> _Action item_
Please keep the images out and set down the data exactly as given.

> _Input_
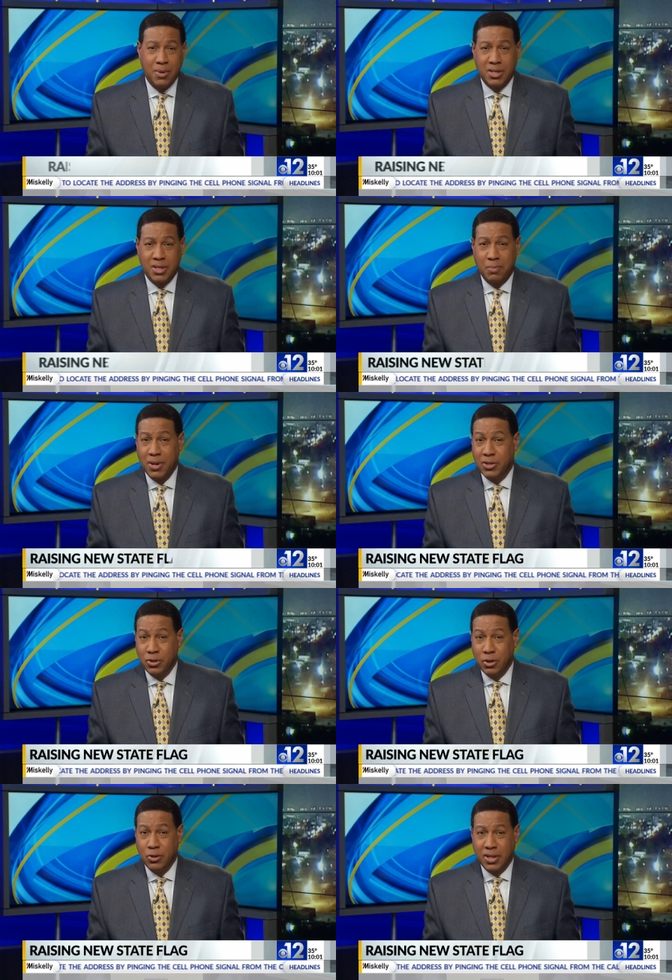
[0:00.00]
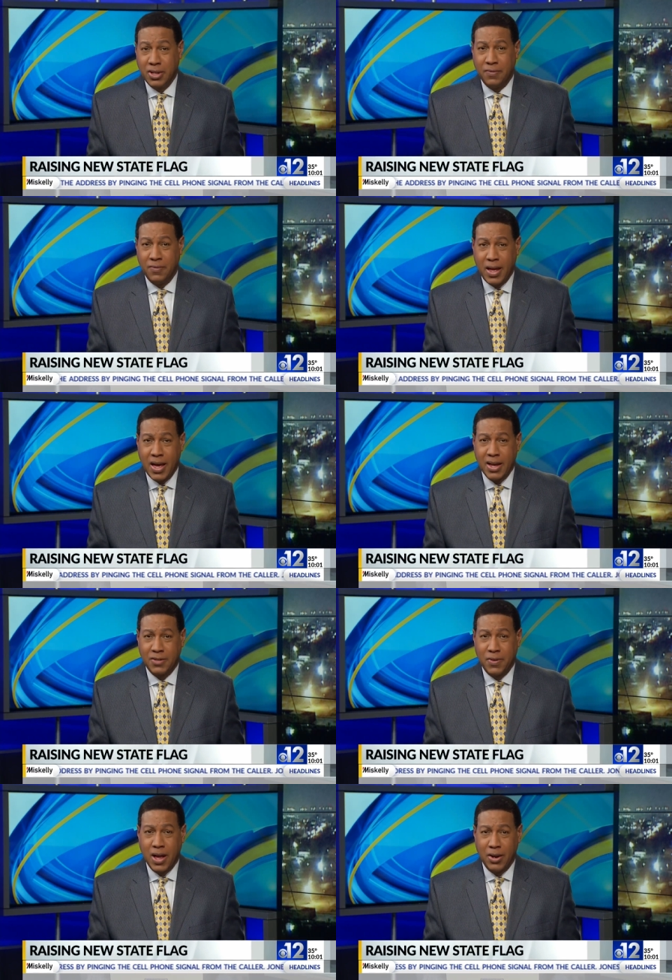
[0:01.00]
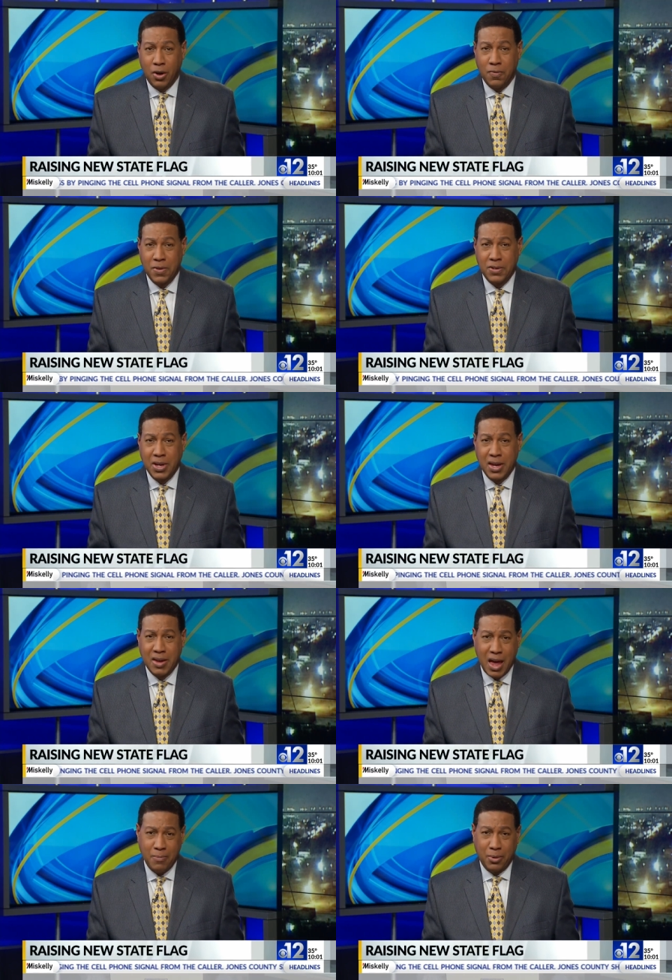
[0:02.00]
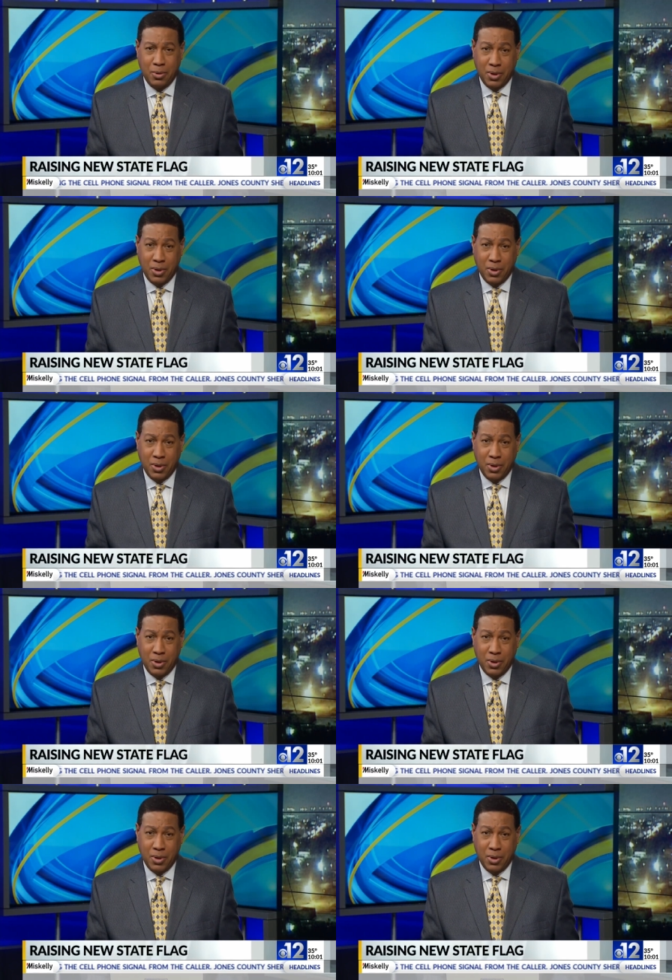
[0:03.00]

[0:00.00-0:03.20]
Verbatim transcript: Mississippi's new state flag is flying over the state capitol.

> _Result of the task_
[0:00.00]
[0:01.00]
[0:02.00]
[0:03.00]

[0:00.00-0:03.20]
Verbatim transcript: Mississippi's new state flag is flying over the state capitol.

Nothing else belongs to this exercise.